═══ MATERIAL FOR THIS EXERCISE ═══

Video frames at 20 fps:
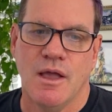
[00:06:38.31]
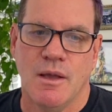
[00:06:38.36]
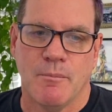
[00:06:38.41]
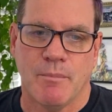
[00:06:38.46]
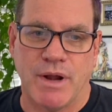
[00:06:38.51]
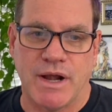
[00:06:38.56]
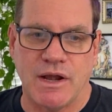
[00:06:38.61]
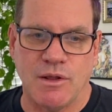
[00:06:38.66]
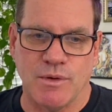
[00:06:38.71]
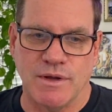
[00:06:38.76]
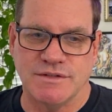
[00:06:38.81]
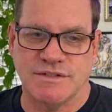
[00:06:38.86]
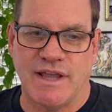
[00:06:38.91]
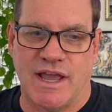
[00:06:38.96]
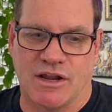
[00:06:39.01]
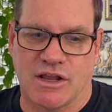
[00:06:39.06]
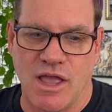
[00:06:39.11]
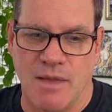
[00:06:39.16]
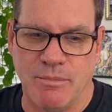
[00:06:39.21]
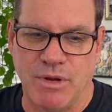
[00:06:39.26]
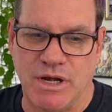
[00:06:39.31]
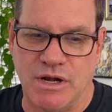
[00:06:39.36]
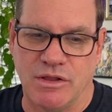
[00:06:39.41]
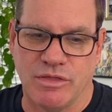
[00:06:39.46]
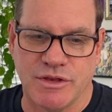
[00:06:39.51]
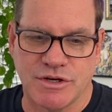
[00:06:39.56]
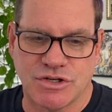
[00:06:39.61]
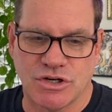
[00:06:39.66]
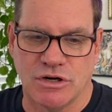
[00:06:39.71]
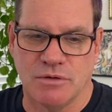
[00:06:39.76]
But anyways, yeah, coming into
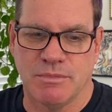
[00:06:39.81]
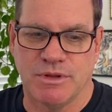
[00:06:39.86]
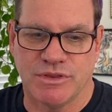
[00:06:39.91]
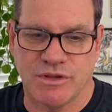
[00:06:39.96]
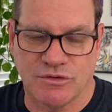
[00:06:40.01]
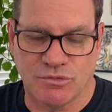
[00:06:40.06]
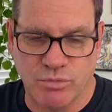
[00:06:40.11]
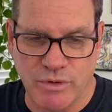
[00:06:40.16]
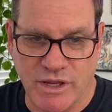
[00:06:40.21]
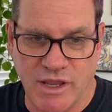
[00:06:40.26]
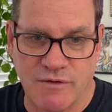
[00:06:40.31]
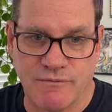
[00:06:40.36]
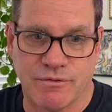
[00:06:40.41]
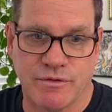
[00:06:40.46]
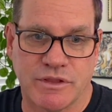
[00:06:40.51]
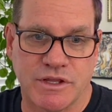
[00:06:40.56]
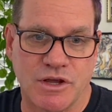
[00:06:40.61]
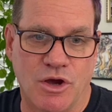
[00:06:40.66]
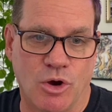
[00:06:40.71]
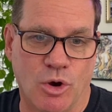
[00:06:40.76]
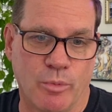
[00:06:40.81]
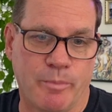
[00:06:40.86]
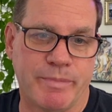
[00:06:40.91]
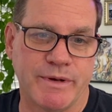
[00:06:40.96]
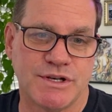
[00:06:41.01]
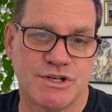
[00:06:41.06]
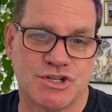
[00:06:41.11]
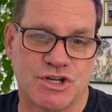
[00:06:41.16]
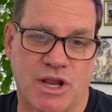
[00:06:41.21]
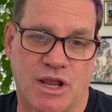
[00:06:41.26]
the tournament this weekend for the
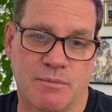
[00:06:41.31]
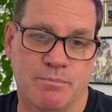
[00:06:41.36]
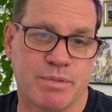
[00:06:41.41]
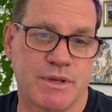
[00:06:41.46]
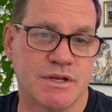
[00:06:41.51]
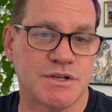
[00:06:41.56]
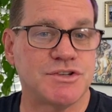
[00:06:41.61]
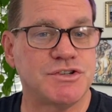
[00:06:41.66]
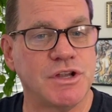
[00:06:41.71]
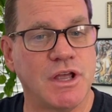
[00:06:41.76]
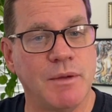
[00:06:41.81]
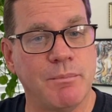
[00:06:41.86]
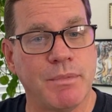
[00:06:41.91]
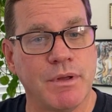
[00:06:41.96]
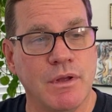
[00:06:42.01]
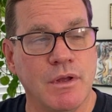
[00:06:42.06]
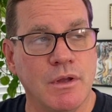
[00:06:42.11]
Open Championship.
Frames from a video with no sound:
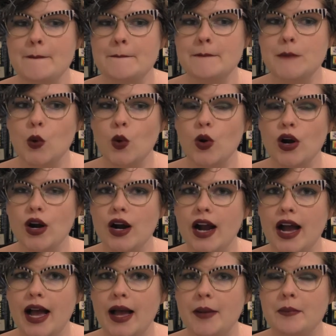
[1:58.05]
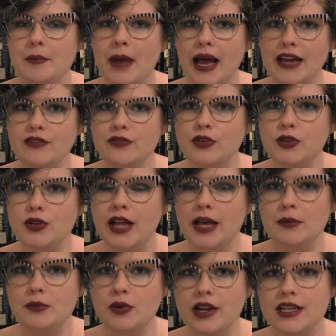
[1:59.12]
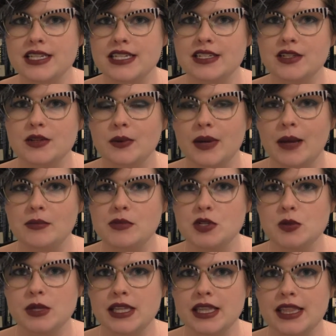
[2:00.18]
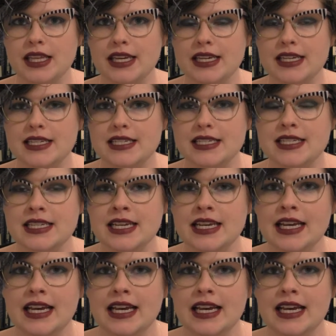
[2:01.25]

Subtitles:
more mindful and present when I'm doing things,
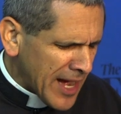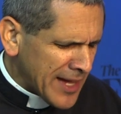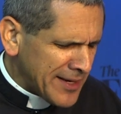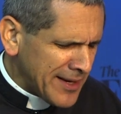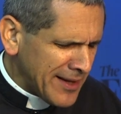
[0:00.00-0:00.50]

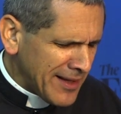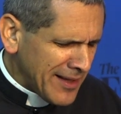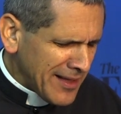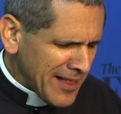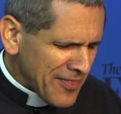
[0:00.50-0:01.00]
done
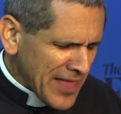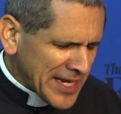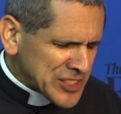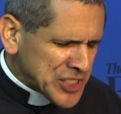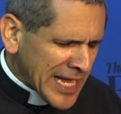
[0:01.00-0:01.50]

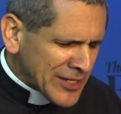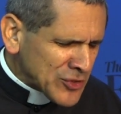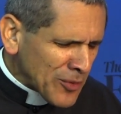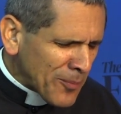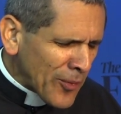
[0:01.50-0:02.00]
than a
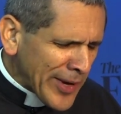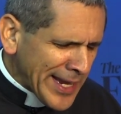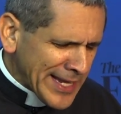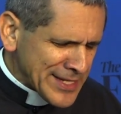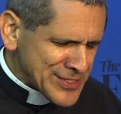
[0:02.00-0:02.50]
gentle
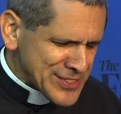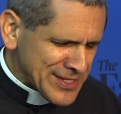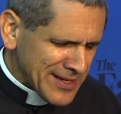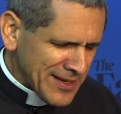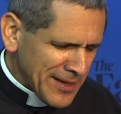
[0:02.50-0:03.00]

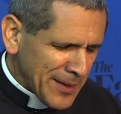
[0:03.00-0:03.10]
breeze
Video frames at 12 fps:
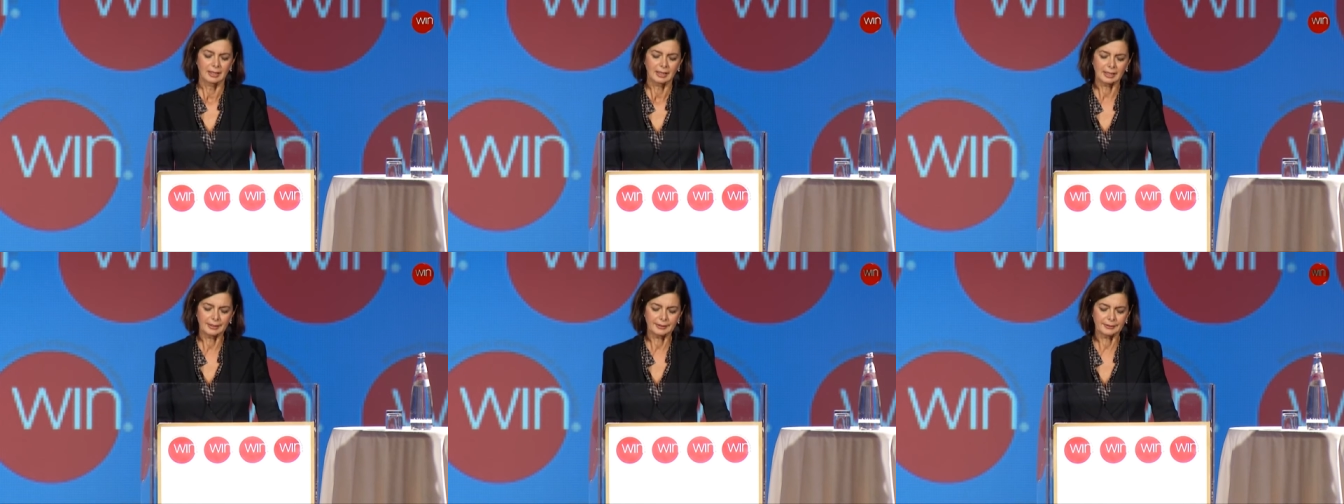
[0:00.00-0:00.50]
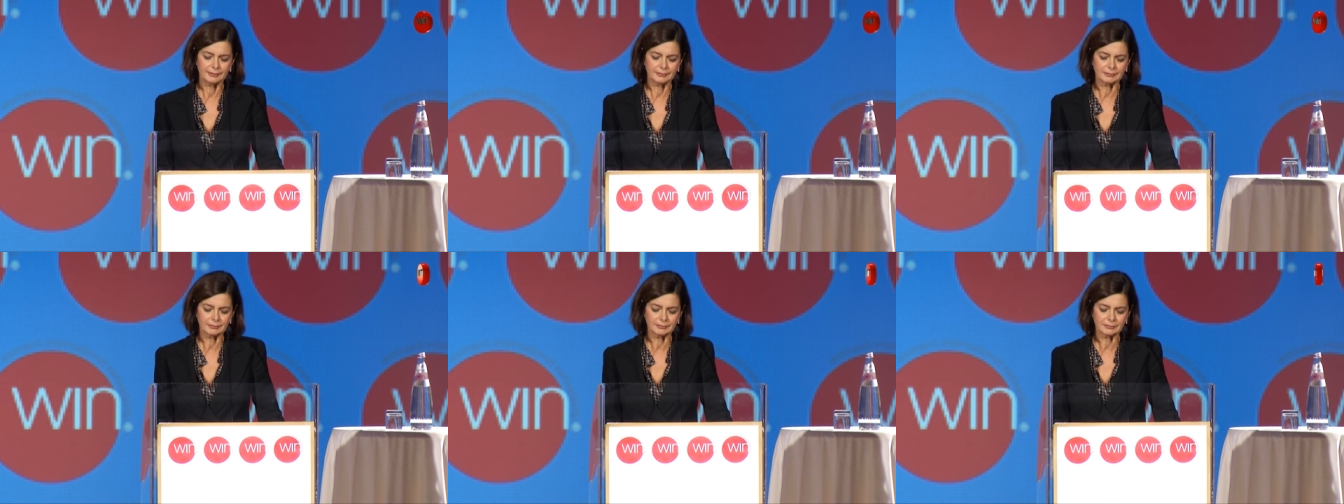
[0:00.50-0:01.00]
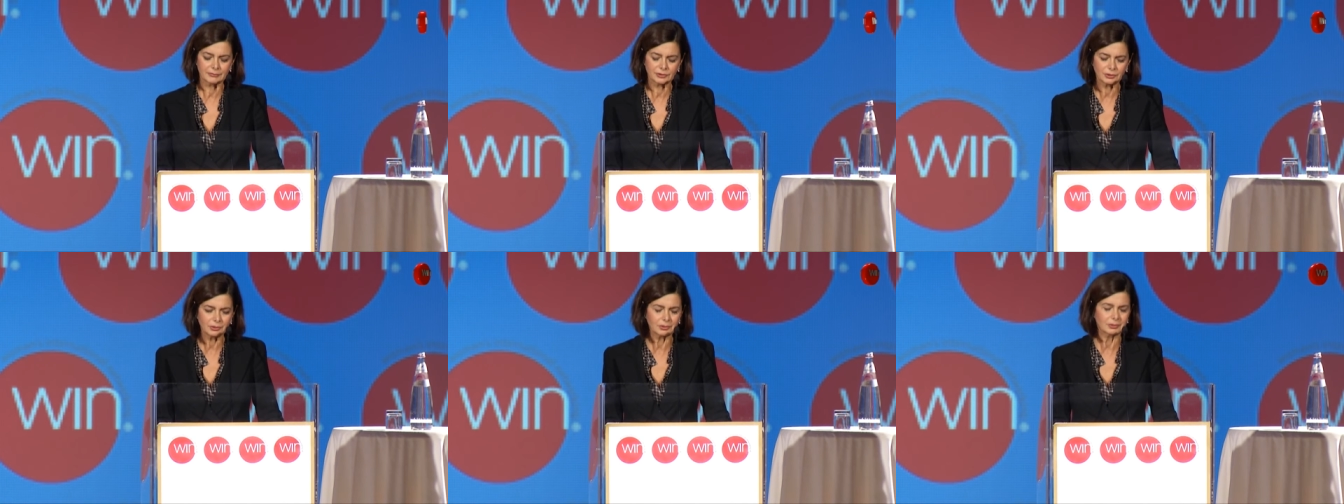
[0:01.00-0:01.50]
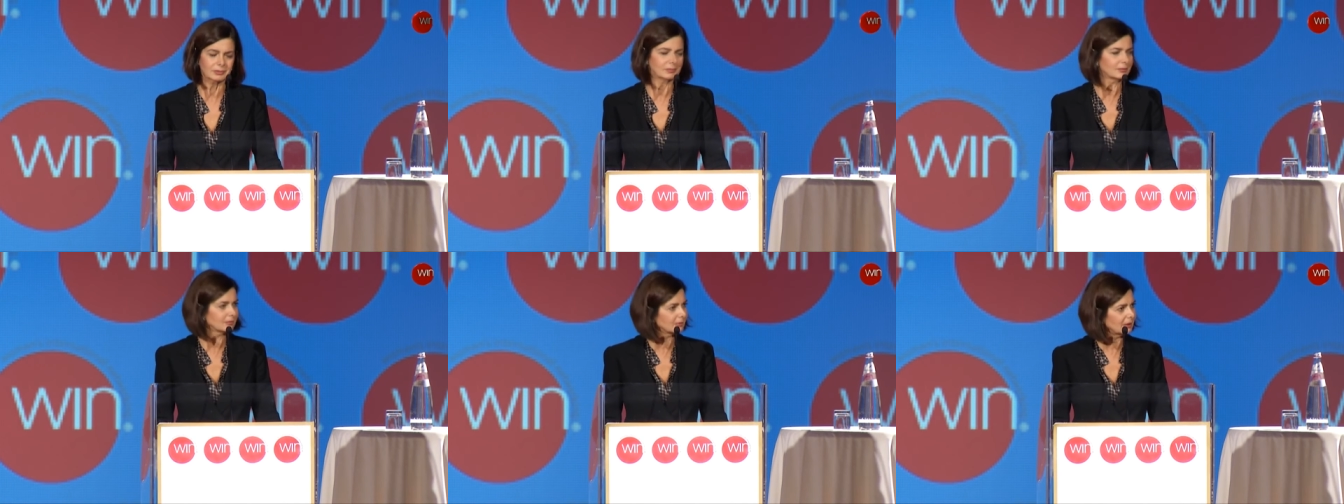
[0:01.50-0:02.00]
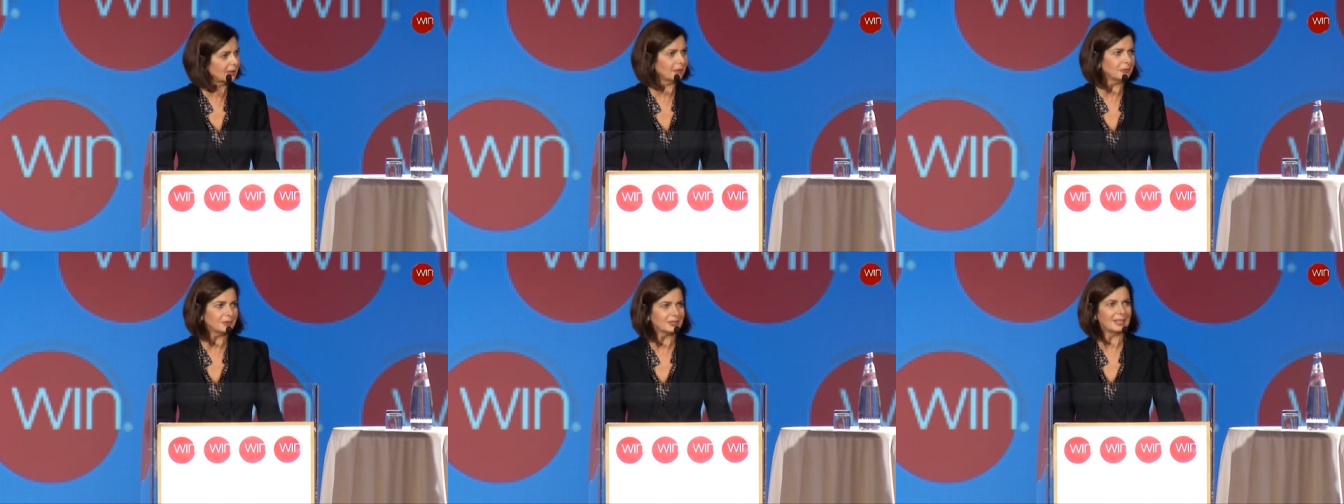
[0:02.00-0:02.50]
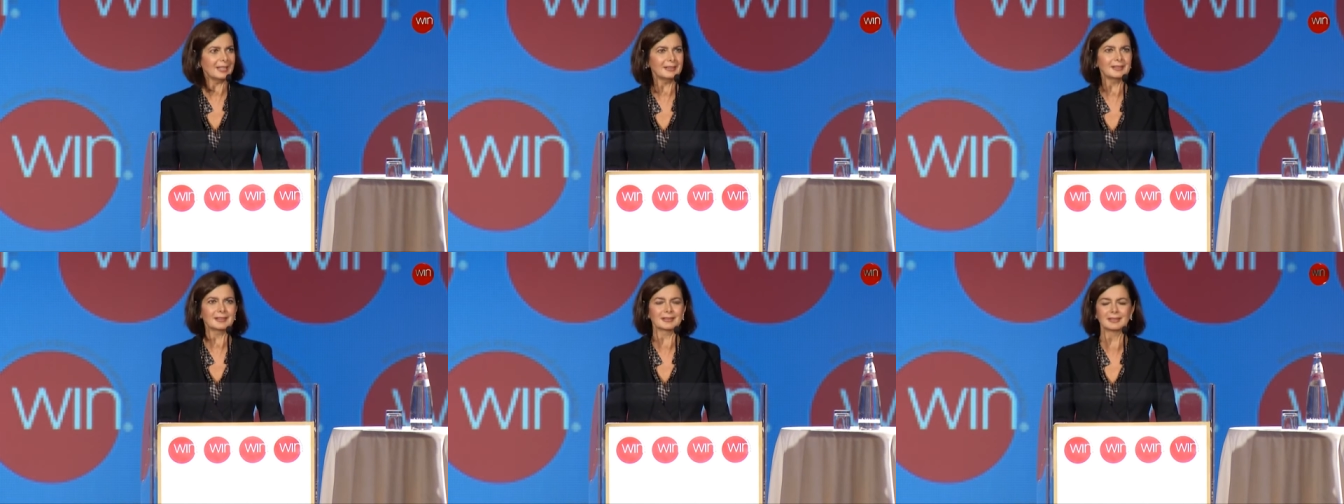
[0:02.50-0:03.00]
And so I was like,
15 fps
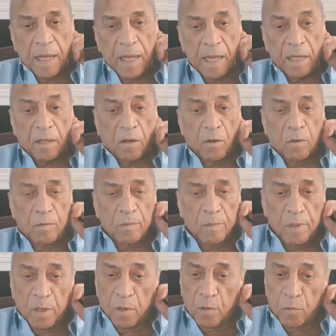Hello,
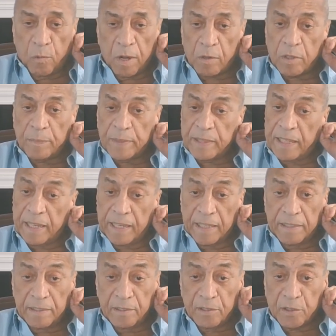welcome
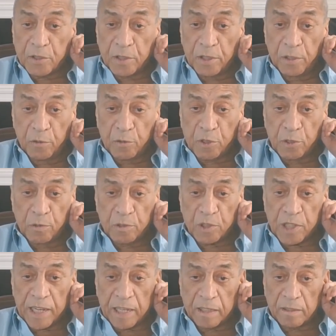again to the YouTube
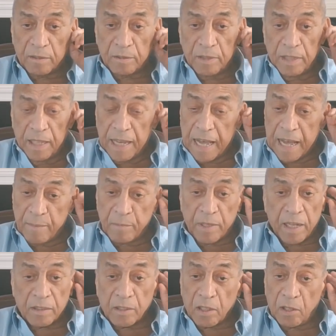channel. I'm
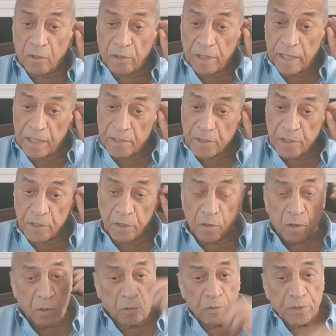Dr. Claude Anderson, your
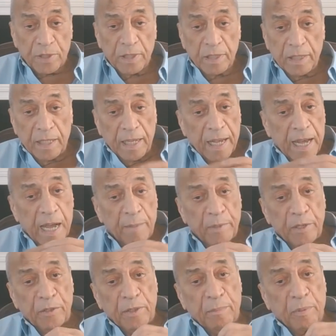host. I'm
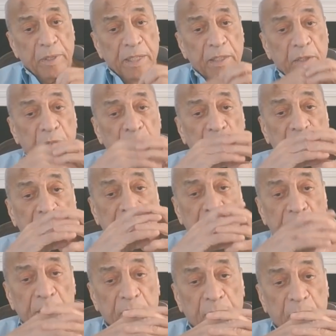here to bring you a
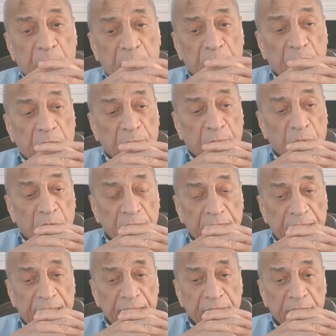section of
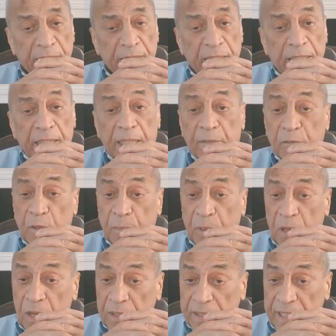broadcasting or
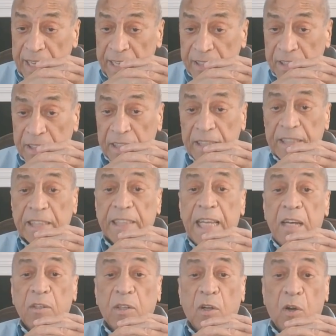podcasting. It is
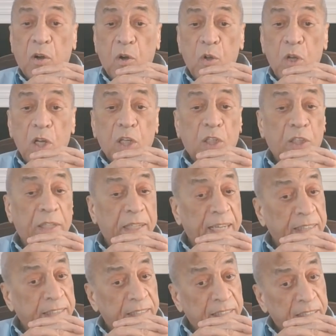now called
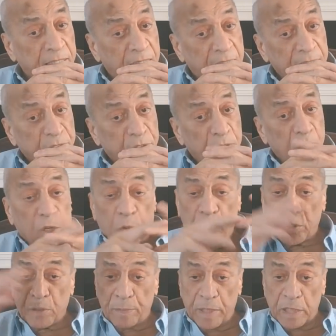Connecting the Dots,
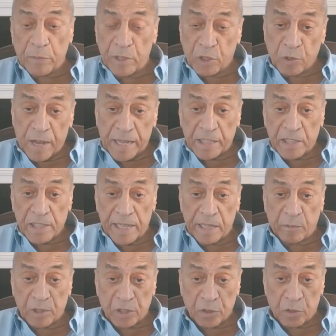which means we try to take
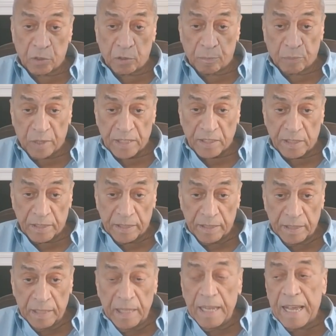what's going on
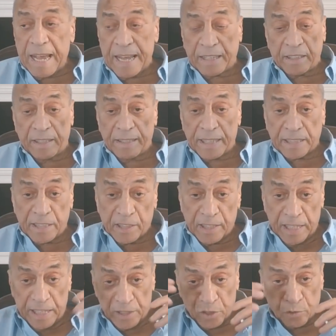presently and connect it to
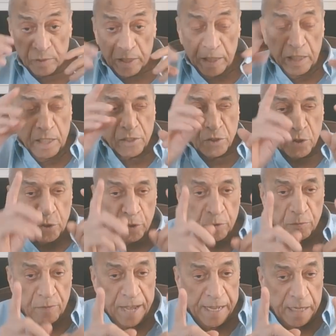history so you can
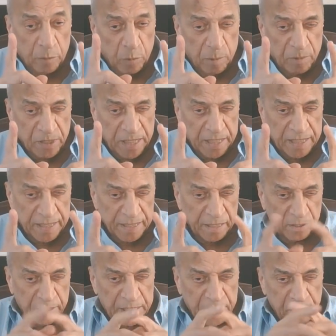find out what was in the
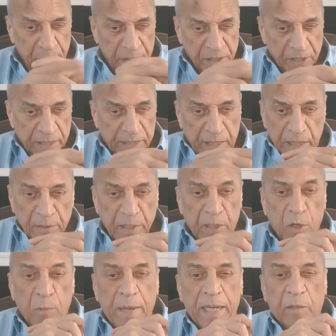center that's missing that
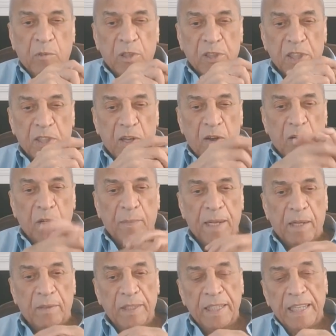nobody wants to talk
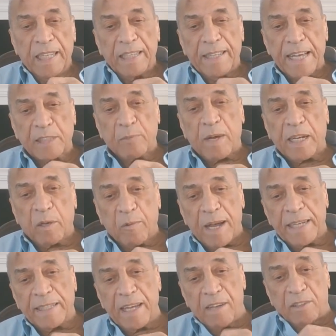about. That's why they're
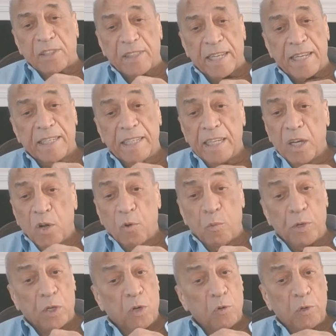right now saying
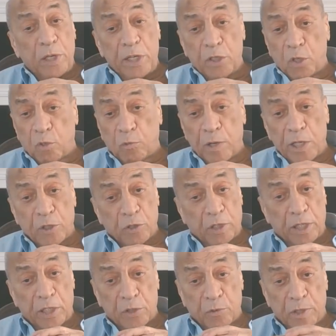we don't need no racial
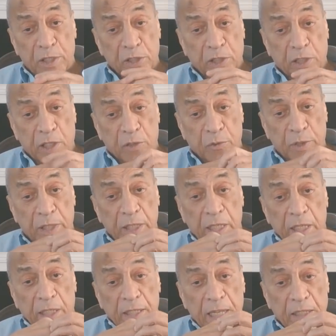history in this country.
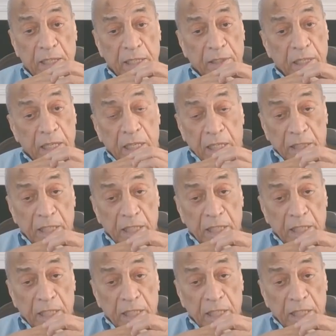We're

═══

__EXERCISE DETAILS__:
What is needed is every entry written out word for word, with no pictures.

__RESULT__:
Video frames at 20 fps:
[00:06:38.31]
[00:06:38.36]
[00:06:38.41]
[00:06:38.46]
[00:06:38.51]
[00:06:38.56]
[00:06:38.61]
[00:06:38.66]
[00:06:38.71]
[00:06:38.76]
[00:06:38.81]
[00:06:38.86]
[00:06:38.91]
[00:06:38.96]
[00:06:39.01]
[00:06:39.06]
[00:06:39.11]
[00:06:39.16]
[00:06:39.21]
[00:06:39.26]
[00:06:39.31]
[00:06:39.36]
[00:06:39.41]
[00:06:39.46]
[00:06:39.51]
[00:06:39.56]
[00:06:39.61]
[00:06:39.66]
[00:06:39.71]
[00:06:39.76]
But anyways, yeah, coming into
[00:06:39.81]
[00:06:39.86]
[00:06:39.91]
[00:06:39.96]
[00:06:40.01]
[00:06:40.06]
[00:06:40.11]
[00:06:40.16]
[00:06:40.21]
[00:06:40.26]
[00:06:40.31]
[00:06:40.36]
[00:06:40.41]
[00:06:40.46]
[00:06:40.51]
[00:06:40.56]
[00:06:40.61]
[00:06:40.66]
[00:06:40.71]
[00:06:40.76]
[00:06:40.81]
[00:06:40.86]
[00:06:40.91]
[00:06:40.96]
[00:06:41.01]
[00:06:41.06]
[00:06:41.11]
[00:06:41.16]
[00:06:41.21]
[00:06:41.26]
the tournament this weekend for the
[00:06:41.31]
[00:06:41.36]
[00:06:41.41]
[00:06:41.46]
[00:06:41.51]
[00:06:41.56]
[00:06:41.61]
[00:06:41.66]
[00:06:41.71]
[00:06:41.76]
[00:06:41.81]
[00:06:41.86]
[00:06:41.91]
[00:06:41.96]
[00:06:42.01]
[00:06:42.06]
[00:06:42.11]
Open Championship.
Frames from a video with no sound:
[1:58.05]
[1:59.12]
[2:00.18]
[2:01.25]

Subtitles:
more mindful and present when I'm doing things,
[0:00.00-0:00.50]

[0:00.50-0:01.00]
done
[0:01.00-0:01.50]

[0:01.50-0:02.00]
than a
[0:02.00-0:02.50]
gentle
[0:02.50-0:03.00]

[0:03.00-0:03.10]
breeze
Video frames at 12 fps:
[0:00.00-0:00.50]
[0:00.50-0:01.00]
[0:01.00-0:01.50]
[0:01.50-0:02.00]
[0:02.00-0:02.50]
[0:02.50-0:03.00]
And so I was like,
15 fps
Hello,
welcome
again to the YouTube
channel. I'm
Dr. Claude Anderson, your
host. I'm
here to bring you a
section of
broadcasting or
podcasting. It is
now called
Connecting the Dots,
which means we try to take
what's going on
presently and connect it to
history so you can
find out what was in the
center that's missing that
nobody wants to talk
about. That's why they're
right now saying
we don't need no racial
history in this country.
We're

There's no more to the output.